TO DO -
Search the data for "Silent". Each line containing it is to be copied.

Collected data entries:
::::
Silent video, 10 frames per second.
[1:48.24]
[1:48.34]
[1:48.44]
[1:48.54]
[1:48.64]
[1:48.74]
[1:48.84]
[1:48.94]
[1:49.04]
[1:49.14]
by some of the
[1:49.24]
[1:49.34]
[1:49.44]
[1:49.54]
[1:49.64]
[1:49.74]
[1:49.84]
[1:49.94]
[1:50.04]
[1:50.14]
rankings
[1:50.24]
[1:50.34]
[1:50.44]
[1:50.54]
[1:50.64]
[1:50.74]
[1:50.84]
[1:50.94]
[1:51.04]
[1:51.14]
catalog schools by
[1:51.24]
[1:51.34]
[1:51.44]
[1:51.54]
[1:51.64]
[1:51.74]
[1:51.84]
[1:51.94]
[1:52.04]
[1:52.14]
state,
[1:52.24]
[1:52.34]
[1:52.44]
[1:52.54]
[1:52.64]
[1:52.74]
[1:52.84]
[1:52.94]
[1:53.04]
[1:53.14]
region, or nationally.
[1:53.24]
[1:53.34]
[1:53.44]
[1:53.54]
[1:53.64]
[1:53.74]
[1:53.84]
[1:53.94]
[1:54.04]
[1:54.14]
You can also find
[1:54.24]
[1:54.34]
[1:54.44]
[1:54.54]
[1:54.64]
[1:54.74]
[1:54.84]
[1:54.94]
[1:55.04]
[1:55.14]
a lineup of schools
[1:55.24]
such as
::::
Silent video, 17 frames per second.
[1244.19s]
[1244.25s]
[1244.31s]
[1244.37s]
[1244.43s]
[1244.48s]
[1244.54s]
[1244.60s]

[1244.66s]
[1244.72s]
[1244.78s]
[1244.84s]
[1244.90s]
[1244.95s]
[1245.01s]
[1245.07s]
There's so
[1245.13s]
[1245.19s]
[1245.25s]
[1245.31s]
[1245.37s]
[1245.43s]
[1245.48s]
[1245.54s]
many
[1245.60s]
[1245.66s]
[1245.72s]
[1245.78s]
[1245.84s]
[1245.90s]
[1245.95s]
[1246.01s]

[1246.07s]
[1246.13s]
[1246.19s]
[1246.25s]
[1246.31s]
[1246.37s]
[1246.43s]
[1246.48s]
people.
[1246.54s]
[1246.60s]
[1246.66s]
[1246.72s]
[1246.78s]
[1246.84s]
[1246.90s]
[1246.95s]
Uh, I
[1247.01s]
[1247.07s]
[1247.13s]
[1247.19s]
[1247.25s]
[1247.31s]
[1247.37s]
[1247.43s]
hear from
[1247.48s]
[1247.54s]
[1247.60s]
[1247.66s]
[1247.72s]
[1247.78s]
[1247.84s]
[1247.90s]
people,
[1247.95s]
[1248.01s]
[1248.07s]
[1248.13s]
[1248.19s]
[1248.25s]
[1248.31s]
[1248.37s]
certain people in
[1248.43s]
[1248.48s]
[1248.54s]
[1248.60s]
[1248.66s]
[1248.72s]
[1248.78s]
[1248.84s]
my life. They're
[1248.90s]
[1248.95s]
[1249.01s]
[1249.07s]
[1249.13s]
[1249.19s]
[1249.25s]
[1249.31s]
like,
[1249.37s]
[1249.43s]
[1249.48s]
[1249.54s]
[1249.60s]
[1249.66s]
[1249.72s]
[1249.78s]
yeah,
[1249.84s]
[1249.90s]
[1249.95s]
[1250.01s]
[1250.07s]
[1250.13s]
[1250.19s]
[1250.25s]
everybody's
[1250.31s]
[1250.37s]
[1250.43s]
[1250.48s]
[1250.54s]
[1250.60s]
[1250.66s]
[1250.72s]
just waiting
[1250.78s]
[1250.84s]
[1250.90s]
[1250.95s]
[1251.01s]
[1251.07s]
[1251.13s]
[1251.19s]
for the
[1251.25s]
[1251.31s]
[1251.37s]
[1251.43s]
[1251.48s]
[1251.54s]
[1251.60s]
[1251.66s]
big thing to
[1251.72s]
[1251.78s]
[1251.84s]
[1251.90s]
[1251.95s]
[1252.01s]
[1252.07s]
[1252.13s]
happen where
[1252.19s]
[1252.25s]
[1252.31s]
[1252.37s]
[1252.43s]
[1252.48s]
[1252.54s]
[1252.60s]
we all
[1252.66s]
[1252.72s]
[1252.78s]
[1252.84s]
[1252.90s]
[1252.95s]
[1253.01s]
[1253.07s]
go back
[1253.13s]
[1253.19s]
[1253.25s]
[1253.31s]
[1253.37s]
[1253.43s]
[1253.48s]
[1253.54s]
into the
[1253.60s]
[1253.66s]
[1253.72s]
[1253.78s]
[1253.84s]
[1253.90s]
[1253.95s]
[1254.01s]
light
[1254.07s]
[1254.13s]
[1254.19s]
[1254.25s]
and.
::::
RESPONSE BOX -
Silent video, 10 frames per second.
Silent video, 17 frames per second.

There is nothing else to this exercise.